In his early twenties, Zach had a classic cowboy physique: trim with carved musculature. His arms, shoulders, and thighs were especially fine-toned, a by-product of routinely holding onto almost two tons of bull-flesh trying to whiplash him into the ground. His face was narrow with tanned, well-defined features, sunbaked lines radiating from the corners of his eyes, and the stubble of a blond beard lining his jaw. He wore a white t-shirt, jeans, and boots, along with the classic black cowboy hat pulled down over what I knew to be cornflower-blue eyes, a masterpiece right out of the movies. As usual, my first thought was: Yum!
Good thing he had a girlfriend. By which I meant, Damn it, he has a girlfriend!

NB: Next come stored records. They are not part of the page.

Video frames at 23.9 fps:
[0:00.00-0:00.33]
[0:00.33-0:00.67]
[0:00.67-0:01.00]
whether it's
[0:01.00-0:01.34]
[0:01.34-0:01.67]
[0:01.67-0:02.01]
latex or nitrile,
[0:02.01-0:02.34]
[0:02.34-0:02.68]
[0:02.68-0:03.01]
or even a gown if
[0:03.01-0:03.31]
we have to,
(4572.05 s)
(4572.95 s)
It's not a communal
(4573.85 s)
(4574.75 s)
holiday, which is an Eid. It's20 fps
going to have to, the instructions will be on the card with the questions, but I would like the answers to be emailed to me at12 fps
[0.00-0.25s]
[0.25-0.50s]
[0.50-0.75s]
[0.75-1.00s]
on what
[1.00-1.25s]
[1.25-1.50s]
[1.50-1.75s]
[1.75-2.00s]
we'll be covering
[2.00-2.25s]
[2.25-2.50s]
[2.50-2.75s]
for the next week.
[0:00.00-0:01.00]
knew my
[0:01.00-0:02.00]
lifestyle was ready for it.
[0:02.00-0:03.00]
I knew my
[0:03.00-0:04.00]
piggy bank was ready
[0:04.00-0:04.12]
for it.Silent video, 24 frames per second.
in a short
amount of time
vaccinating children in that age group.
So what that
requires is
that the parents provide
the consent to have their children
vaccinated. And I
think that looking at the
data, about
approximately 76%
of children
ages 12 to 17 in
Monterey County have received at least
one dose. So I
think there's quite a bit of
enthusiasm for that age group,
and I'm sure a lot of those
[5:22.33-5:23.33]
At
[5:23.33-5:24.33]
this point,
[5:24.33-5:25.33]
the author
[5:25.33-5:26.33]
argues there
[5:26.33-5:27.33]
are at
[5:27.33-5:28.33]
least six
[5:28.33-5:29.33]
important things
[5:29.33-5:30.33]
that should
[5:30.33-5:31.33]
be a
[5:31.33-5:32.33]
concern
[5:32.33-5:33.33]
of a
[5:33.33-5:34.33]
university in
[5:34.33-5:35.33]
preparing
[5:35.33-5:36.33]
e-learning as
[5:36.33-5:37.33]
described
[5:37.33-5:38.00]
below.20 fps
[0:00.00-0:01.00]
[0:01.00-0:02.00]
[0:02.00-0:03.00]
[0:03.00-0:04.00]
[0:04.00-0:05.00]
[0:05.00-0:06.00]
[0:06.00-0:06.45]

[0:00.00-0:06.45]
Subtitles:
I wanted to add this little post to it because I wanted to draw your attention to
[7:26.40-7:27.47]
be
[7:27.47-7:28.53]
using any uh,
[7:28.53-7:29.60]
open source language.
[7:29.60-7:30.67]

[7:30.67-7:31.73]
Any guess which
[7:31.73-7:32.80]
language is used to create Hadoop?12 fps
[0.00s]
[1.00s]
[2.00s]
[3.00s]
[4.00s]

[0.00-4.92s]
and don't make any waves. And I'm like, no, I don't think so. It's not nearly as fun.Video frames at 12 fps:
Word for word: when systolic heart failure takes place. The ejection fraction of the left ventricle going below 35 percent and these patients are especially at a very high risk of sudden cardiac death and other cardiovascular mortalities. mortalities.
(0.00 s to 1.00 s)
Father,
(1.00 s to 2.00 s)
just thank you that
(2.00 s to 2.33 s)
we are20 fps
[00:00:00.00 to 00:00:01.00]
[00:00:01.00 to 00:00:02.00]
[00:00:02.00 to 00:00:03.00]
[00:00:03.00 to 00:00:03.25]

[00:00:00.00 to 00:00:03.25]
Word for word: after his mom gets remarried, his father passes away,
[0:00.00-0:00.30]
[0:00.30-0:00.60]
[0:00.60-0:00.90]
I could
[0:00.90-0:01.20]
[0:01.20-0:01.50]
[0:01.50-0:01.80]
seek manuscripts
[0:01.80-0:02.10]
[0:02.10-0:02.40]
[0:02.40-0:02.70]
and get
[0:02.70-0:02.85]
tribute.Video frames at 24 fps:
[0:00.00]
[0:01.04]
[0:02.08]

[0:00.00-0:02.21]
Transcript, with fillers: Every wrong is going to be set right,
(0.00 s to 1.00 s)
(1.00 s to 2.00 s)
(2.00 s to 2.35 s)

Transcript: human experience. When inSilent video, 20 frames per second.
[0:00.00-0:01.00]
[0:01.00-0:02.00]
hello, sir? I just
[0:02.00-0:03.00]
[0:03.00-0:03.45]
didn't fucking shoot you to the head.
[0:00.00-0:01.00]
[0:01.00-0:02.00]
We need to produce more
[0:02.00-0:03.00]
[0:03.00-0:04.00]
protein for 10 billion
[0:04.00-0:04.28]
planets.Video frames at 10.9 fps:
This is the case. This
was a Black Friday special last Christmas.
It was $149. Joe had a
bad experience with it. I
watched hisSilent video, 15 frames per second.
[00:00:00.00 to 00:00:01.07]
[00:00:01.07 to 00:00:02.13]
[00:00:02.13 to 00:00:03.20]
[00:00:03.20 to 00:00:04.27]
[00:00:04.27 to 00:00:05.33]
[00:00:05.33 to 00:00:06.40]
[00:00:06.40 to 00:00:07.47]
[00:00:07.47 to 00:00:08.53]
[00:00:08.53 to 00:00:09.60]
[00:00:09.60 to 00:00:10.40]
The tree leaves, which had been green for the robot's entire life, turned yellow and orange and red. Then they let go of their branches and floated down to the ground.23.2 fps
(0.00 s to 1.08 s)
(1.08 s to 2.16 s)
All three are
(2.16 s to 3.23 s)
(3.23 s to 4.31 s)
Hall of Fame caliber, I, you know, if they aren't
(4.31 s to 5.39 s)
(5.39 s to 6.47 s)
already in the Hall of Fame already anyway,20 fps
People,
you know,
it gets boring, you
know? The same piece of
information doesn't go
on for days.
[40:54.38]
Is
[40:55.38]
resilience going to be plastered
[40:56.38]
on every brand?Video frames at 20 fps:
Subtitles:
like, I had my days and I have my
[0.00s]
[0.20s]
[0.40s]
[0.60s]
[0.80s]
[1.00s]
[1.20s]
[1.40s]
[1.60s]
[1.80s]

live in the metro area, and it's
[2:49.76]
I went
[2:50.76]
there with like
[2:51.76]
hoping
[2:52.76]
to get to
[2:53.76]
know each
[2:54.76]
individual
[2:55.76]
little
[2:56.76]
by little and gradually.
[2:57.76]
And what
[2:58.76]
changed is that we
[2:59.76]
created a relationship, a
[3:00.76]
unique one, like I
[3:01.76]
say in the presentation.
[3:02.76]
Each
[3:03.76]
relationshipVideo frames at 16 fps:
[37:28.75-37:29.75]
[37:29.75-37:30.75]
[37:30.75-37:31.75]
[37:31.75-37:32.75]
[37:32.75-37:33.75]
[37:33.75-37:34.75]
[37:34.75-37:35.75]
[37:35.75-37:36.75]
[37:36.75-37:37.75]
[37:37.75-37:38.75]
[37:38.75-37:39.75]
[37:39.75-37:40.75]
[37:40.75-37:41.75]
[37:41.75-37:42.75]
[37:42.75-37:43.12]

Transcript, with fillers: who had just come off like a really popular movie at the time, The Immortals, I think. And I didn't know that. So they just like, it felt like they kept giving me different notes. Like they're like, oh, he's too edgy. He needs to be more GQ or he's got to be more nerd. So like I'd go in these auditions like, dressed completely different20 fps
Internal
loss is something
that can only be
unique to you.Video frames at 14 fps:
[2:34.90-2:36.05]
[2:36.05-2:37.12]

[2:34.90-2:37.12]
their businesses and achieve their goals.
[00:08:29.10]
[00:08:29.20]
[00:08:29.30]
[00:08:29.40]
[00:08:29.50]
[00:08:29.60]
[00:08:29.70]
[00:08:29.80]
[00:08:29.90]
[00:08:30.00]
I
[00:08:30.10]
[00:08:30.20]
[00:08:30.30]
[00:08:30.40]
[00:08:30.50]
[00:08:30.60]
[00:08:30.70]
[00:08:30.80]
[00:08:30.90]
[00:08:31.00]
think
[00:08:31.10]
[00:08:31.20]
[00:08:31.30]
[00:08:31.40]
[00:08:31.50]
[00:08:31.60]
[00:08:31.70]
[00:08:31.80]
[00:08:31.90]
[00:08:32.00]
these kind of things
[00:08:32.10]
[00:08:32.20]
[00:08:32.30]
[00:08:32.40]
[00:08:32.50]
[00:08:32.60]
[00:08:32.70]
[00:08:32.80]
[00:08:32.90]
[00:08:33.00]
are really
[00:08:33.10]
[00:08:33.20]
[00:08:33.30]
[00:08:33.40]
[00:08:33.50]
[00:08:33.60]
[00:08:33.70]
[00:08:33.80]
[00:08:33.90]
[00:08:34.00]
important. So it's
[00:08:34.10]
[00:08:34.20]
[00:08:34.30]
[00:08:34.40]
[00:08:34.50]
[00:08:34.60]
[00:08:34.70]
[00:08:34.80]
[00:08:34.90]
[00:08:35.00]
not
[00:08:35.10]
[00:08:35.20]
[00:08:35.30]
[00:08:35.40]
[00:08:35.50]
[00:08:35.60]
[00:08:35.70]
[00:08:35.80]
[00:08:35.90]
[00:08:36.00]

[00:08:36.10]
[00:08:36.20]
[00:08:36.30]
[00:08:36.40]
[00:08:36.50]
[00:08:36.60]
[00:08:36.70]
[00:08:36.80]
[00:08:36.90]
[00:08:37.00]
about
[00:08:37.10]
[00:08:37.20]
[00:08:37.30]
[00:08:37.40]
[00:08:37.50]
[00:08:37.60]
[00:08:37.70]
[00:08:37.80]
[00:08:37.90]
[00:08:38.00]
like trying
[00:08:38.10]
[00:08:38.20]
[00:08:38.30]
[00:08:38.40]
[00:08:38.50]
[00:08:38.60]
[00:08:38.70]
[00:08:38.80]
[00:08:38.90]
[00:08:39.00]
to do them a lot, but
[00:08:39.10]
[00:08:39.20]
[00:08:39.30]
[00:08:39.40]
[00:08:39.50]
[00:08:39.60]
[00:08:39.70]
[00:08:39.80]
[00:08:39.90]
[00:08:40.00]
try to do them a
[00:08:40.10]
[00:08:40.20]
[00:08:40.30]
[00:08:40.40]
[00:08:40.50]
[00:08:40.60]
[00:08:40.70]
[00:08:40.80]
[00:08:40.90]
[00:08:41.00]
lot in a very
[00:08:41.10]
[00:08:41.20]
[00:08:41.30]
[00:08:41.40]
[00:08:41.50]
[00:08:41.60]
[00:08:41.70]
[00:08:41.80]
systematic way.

Zach grinned and pushed his hat up with an index finger. “Hey, pretty lady,” he said. “I like the new look: no bra.”
I startled, then glanced down at my lightweight medical shift. As usual, the merest hint of breeze had my nipples at full attention. “Is that the first thing you can think of to say?”
“Momma always said to start a conversation with a compliment,” he drawled.
I rubbed the side of my nose with a finger. I guess in “guy world” that made sense.
His grin turned into a frown. “Why are you wearing a hospital thingy?”
Flopping down beside him, my glee at defeating Hunter having worn off, I was nearly lightheaded with fatigue. My shoulder ached deep in the bone and burned on the surface.
Zach put his arm around my waist. “What’s going on, Darlin’?”
I leaned against him, comforted by the heat of his body, and told him what had happened. He listened, holding my hand. I broke down at the part where Jake crashed, and the paramedics barely managed to resuscitate him. Sniffling, I apologized for being such a baby, but he just pulled me close and kissed the top of my head.
“Ah, now. Sometimes taking life eight seconds at a time is all a body can do. Don’t you waste one of ’em worrying about what people are thinking, or you’re going to end up face down on the ground every time.” He lifted my chin with a finger and smiled warmly. “And trust me, there’s more than dirt on the arena floor.”